When Madelynn was probably a month or so. I really wanted another baby. Yes... I know thats crazy and absurd, but its true. We had absolutely no intentions of trying to have another one any time soon but deep down inside, I wouldn't have minded having another one so soon. When someone asked me when we were gonna try for another one, or if we wanted another one I would say that I wouldn't mind getting pregnant right now... and they would look at me like I was insane. My pregnancy with Madelynn and her birth was all a wonderful experience and I wanted to experience it all again soon.... and I did just that! Just about as soon as possible. My pregnancy with Payton and the recovery after the c-section was horrible. Just plain horrible! Well... all but the sweet little girl that came from all of it at the end. Anyways... so I was kinda glad that I wouldn't get like I did with Madelynn and want another one so soon. But today, I got that feeling again. WHAT IS MY PROBLEM???? Like seeing a pregnant woman makes me want another baby terribly. HELLO??? you have an 8 week old laying right here beside you and you want another one?!?!? Ugh... seriously. Has anyone else ever had this problem?? or am I on my own here. Not that I am not satisfied with the two beautiful children that God has given to me but I just want more.

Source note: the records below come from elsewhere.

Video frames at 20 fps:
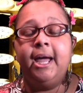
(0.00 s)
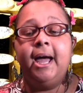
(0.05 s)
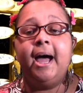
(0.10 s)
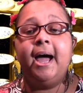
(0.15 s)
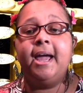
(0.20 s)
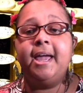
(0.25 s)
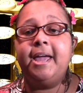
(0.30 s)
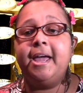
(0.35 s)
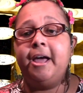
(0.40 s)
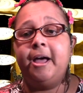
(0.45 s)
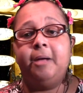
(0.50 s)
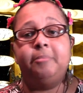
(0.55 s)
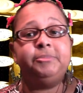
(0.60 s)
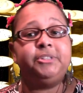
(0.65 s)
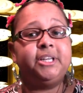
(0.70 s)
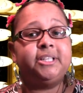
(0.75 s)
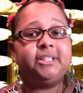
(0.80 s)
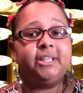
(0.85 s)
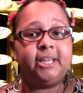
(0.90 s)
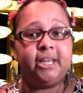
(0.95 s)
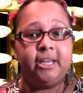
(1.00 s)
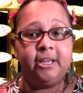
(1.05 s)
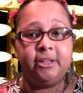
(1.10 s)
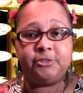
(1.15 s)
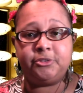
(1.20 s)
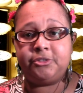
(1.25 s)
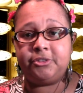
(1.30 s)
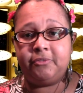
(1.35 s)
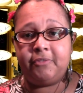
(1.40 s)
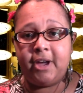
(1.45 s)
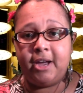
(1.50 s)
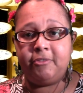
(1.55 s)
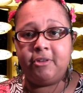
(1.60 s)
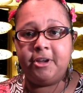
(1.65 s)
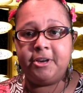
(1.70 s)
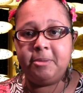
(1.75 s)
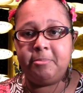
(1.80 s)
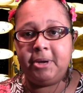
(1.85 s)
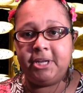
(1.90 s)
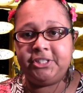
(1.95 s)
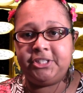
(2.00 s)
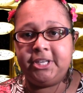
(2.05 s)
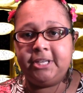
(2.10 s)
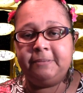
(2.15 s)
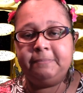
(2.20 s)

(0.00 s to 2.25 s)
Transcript: I am just a cancer survivor on a budget,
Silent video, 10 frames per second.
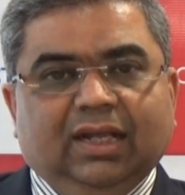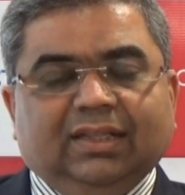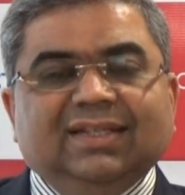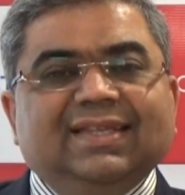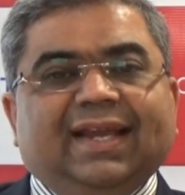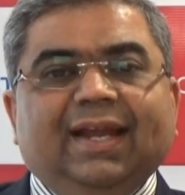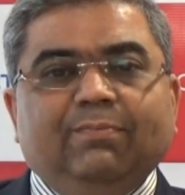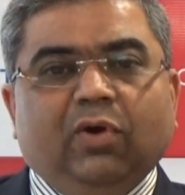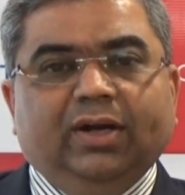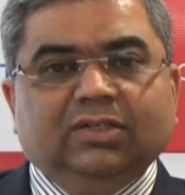The
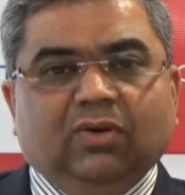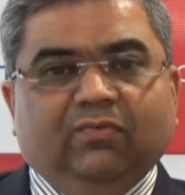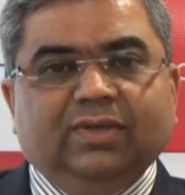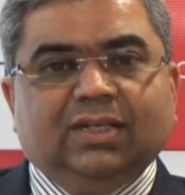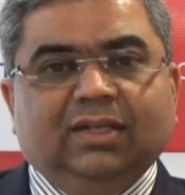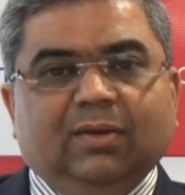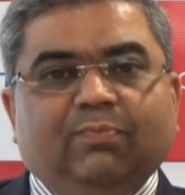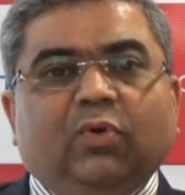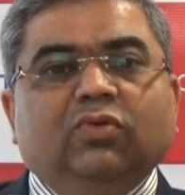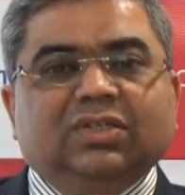second point is obviously the
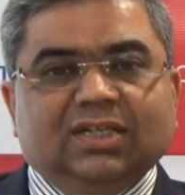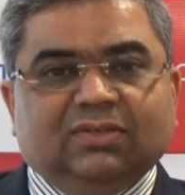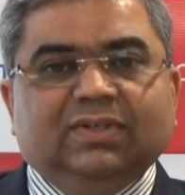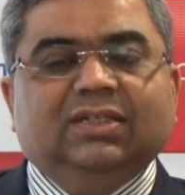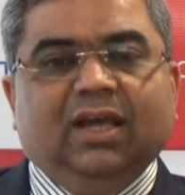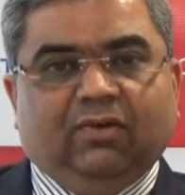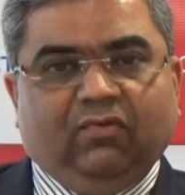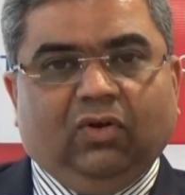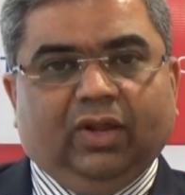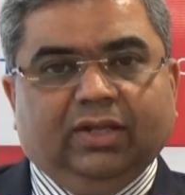process which they are
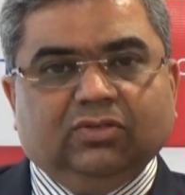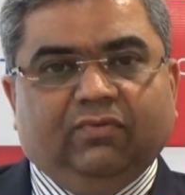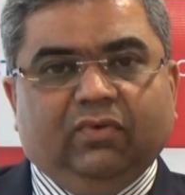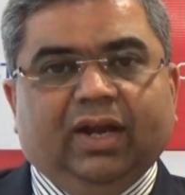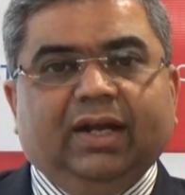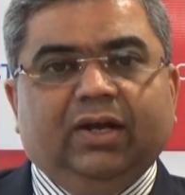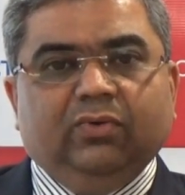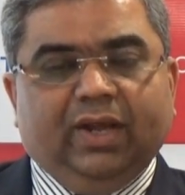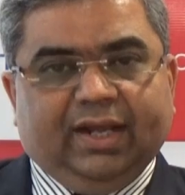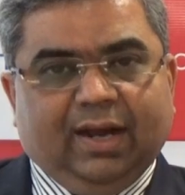following. So if you get
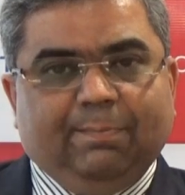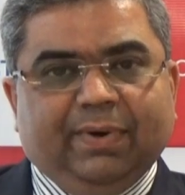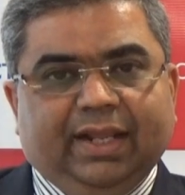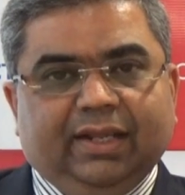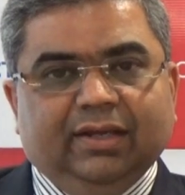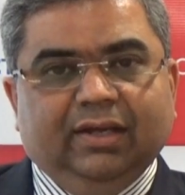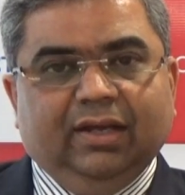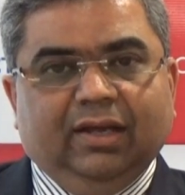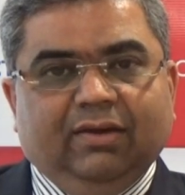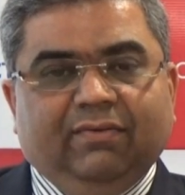into a company
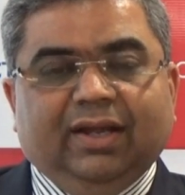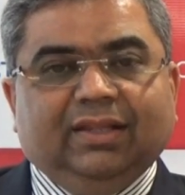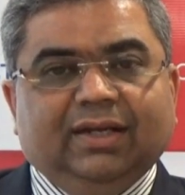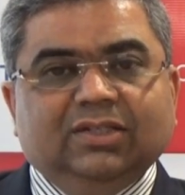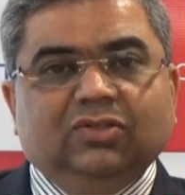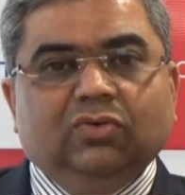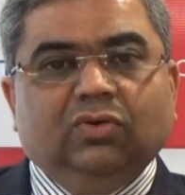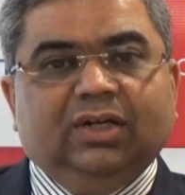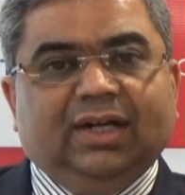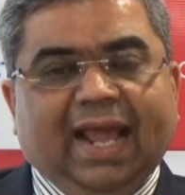where there is
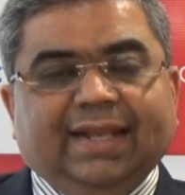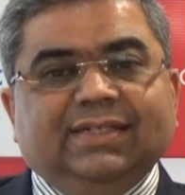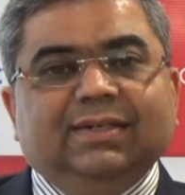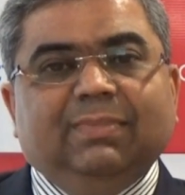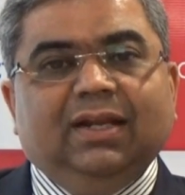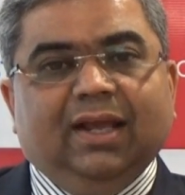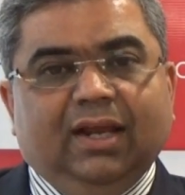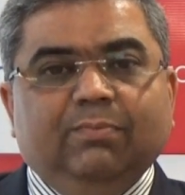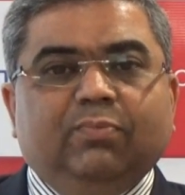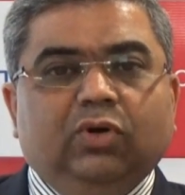no tangible
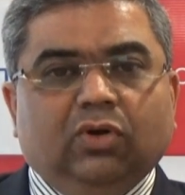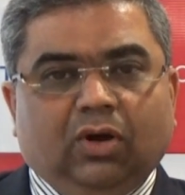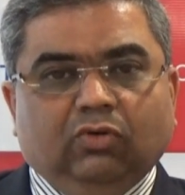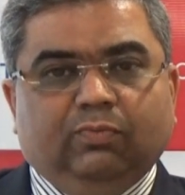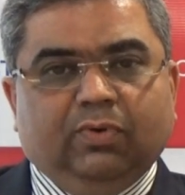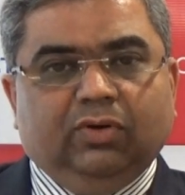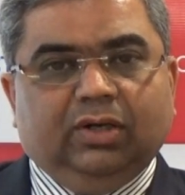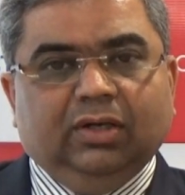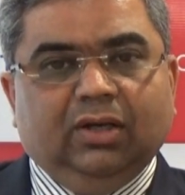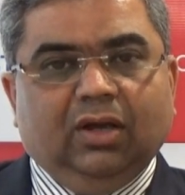input or
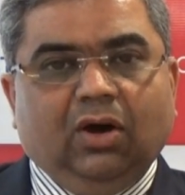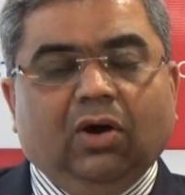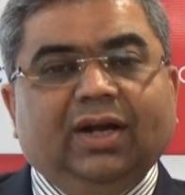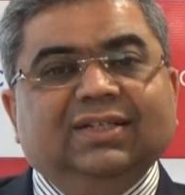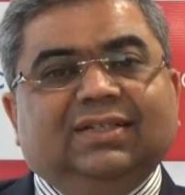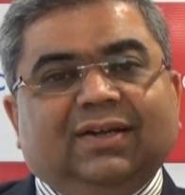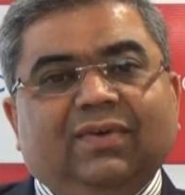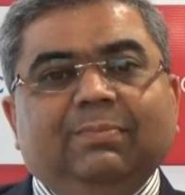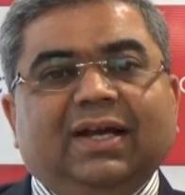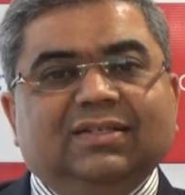output, or it is driven by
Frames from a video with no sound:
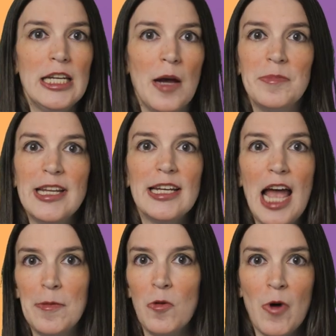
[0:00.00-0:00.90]
an updated
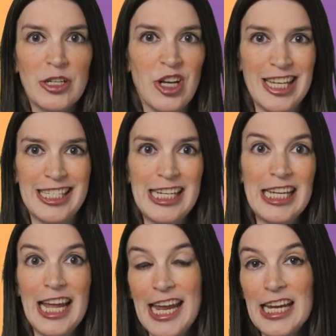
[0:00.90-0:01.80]
Apple Watch S
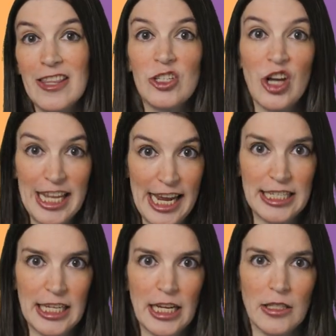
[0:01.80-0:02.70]
E, and the
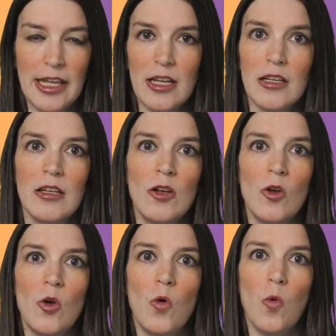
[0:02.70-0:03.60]
gigantic, like
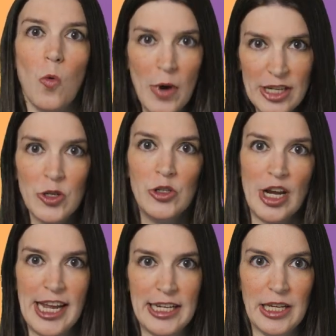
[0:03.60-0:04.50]
way too
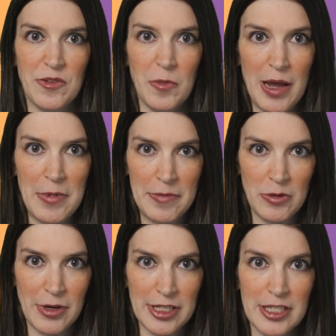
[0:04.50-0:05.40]
gigantic for my
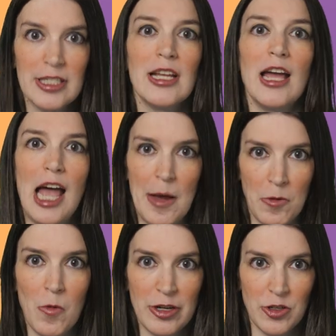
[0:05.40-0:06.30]
baby wrists,
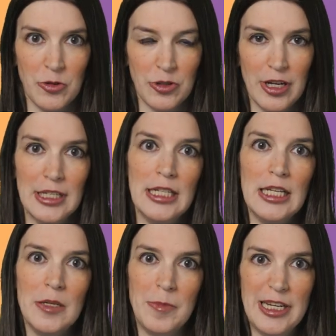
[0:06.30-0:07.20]
Apple Watch Ultra.
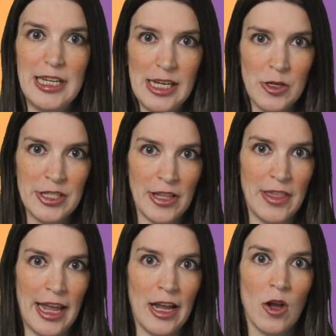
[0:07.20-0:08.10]
But here's the
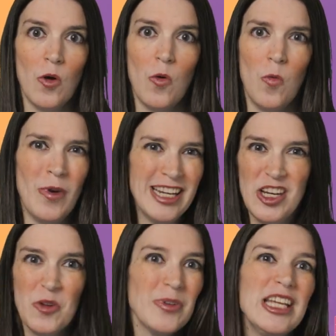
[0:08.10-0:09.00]
thing, what
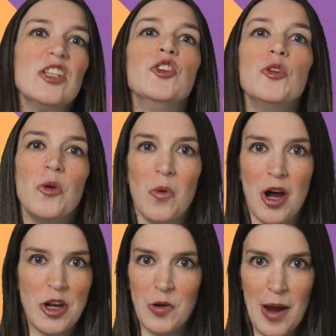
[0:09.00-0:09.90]
can you really do
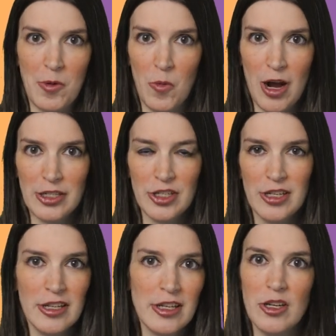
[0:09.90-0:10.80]
on your Apple
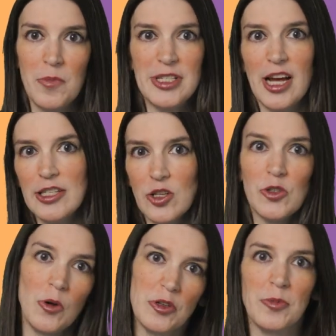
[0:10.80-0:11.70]
Watch? You know, besides
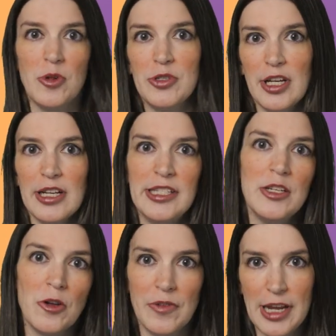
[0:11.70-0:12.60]
control your music,
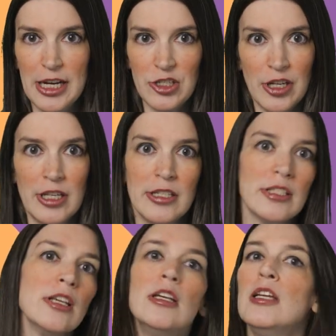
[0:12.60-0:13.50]
see notifications,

I often (yall are gonna think Im dumb but....) like check myself and ask myself... ok self, you dont want another baby right?? and I look at pictures of the girls' birth and make sure I dont get "that feeling" that I got so often when Madelynn was so young. Or I watch A baby story or a show about babies and make sure I dont REALLY want another one.
Wow... if you didn't know better (I hope you do anyways...) you might think that I was a psycho lady and you might suggest that I get some help. I promise.. Im not psycho. I have heard before that some women do struggle with this...
Anyways... Just to assure everyone, I am on birth control and Yes, I know that I need to give my body a break and no, Im not pregnant. If i get pregnant any time soon, it will 100% be an act of God and not MY fault. :) So far, we have had 1 act of God and 1 birth control baby. Hopin that we can catch a break cuz no matter how much I want one, I know that thats just what we need, a break from being pregnant. In the 2 years that we have been married, I have only not been pregnant 6 months.
I dont want to experience this any time soon.
I dont want another baby any time soon.
I dont want this.
No.
and repeat...
Oh Mara, you crack me up. I know that I have not yet been blessed with children, but I too have those moments. I walk down the baby aisle at Wal-Mart every chance I get (when Karl is not with me), I see babies everywhere and just want one so bad, and working with 19 6 year olds doesn't help either. Maybe we can plan to get prego together . . . in 4 years. :) I feel for you sister.